How were repeats identified?
A de novo repeat library was made by running RepeatModeler (Arian Smit, Robert Hubley) on the genome assembly to produce a library of repeat sequences. Sequences with Pfam domains associated with non-TE functions were removed. Arabidopsis repeats were extracted from RepBase v 20090604 and added to the de novo repeats to make a custom repeat library. This library was then used to mask 45.5% of the genome with RepeatMasker.
How were ESTs aligned?
We obtained 1.6M 454 ESTs from 5 Thellungiella halophila cDNA libraries. These were filtered for contaminating sequences and aligned and assembled using Brian Haas's PASA pipeline which aligns ESTs to the best place in the genome using gmap, then joins hits into assemblies (transcripts) where they share splice sites.

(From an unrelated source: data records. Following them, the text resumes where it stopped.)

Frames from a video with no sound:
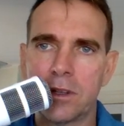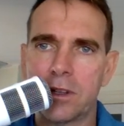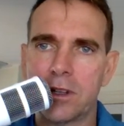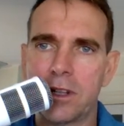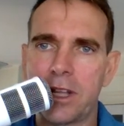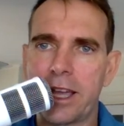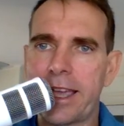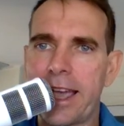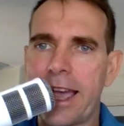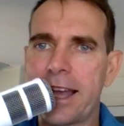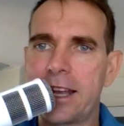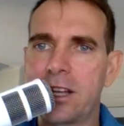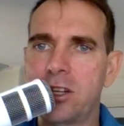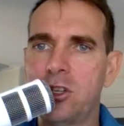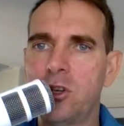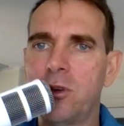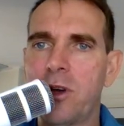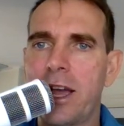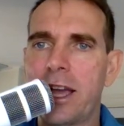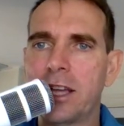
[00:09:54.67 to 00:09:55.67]
like add a
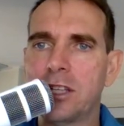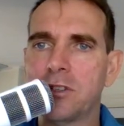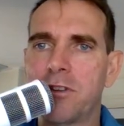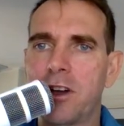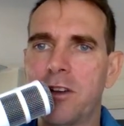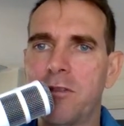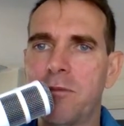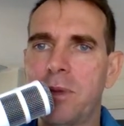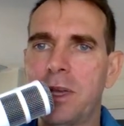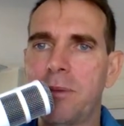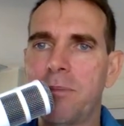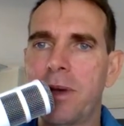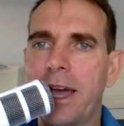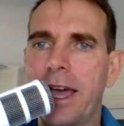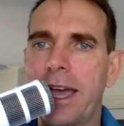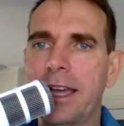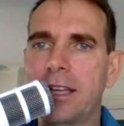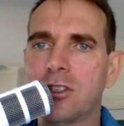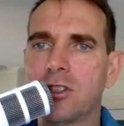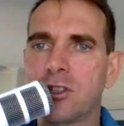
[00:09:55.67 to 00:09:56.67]
new H5P
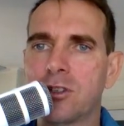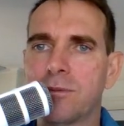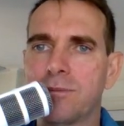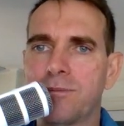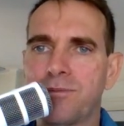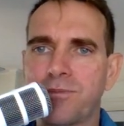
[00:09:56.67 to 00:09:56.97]
page.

How were plant proteins aligned?
Arabidopsis and grapevine proteins were downloaded from TAIR and Genoscope respectively. Soybean and Populus proteins were generated in our internal annotation pipeline at the JGI. All proteins were aligned to the soft-masked genome using gapped BLASTX; high-scoring sequence pairs (HSPs) are shown. Note that gapped BLAST was used to increase sensitivity, so that in many cases the HSP (shown in orange in Gbrowse) spans adjacent exons and the intervening intron(s). Also, small exons are often missed.

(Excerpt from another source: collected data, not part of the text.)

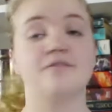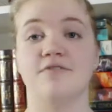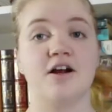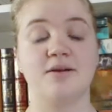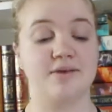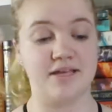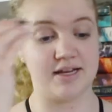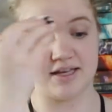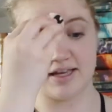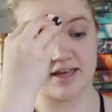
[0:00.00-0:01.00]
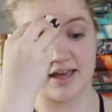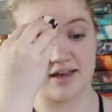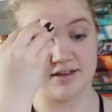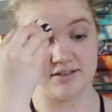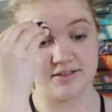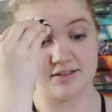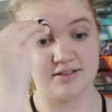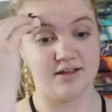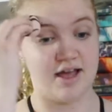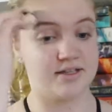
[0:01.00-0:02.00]
the very beginning and
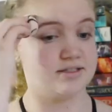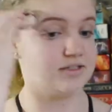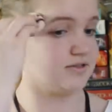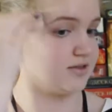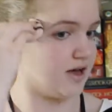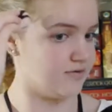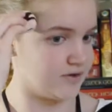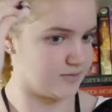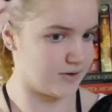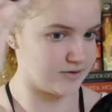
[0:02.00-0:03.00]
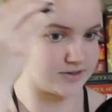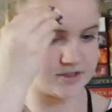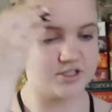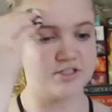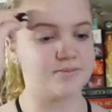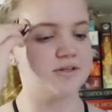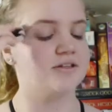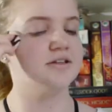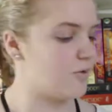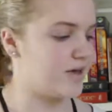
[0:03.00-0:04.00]
I still love her posts and she's
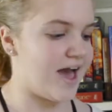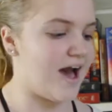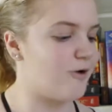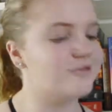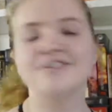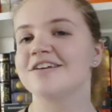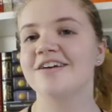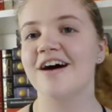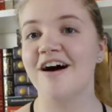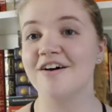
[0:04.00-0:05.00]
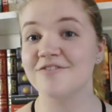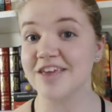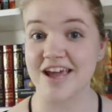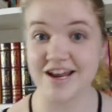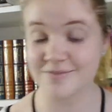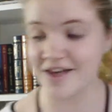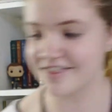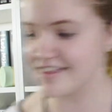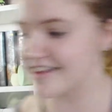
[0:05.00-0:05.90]
been going out of the Annabeth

How did you determine the Thellungiella halophila gene set?

Gene prediction
To produce the Thellungiella v1.0 gene set, we used the homology-based gene prediction program FgenesH which integrate EST evidence into the ab initio gene predictions. The best gene prediction at each locus is picked and integrated with EST assemblies using the PASA program (see above). The gene set shown on the browser was generated from the above input gene models by Simon Prochnik at JGI. The gene prediction pipeline has the following components: proteins from diverse angiosperms and 61,797 Thellungiella EST assemblies (from 1.6M filtered ESTs assembled with PASA) were aligned to the genome, and their overlaps used to define putative protein-coding gene loci. The corresponding genomic regions were extended by up to 2kb in each direction and submitted to GenomeScan and FgenesH (provided by Asaf Salamov at JGI), along with related angiosperm proteins and/or ORFs from the overlapping EST assemblies. GenomeScan and Fgenesh identify likely protein coding exons, favoring regions that align well to the given homologous proteins. These predictions were integrated with expressed sequence information using PASA (Haas et al. 2003) against the 61,797 PASA EST assemblies. The results were filtered to remove genes identified as transposon-related.

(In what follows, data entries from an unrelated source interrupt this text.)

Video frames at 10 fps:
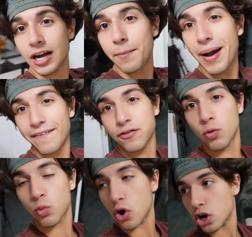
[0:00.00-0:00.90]
got back
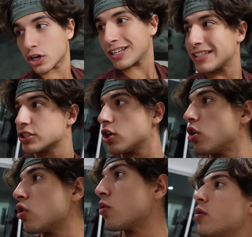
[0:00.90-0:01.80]
from work. Let's
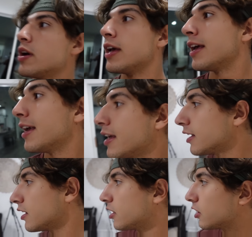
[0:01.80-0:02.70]
go.
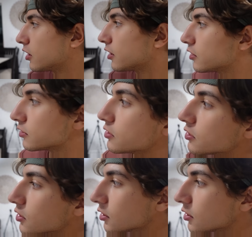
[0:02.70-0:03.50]
It is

How come my gene is wrong?
GenomeScan and FgenesH are good gene predictors, but like all computational gene modeling algorithms, are imperfect. In addition, EST and cDNA data are often incomplete. For these reasons, there can be errors in gene models. We hope that the inconvenience of having an imperfect gene set is partially compensated by the rapid release of the data. Future gene sets will improve as assembly quality improves along with expressed sequence data and genomic data from related species. But the lesson from the annotation of other well-curated genomes like Arabidopsis and rice is that it can take years to fine tune a gene set even given a high quality genome assembly.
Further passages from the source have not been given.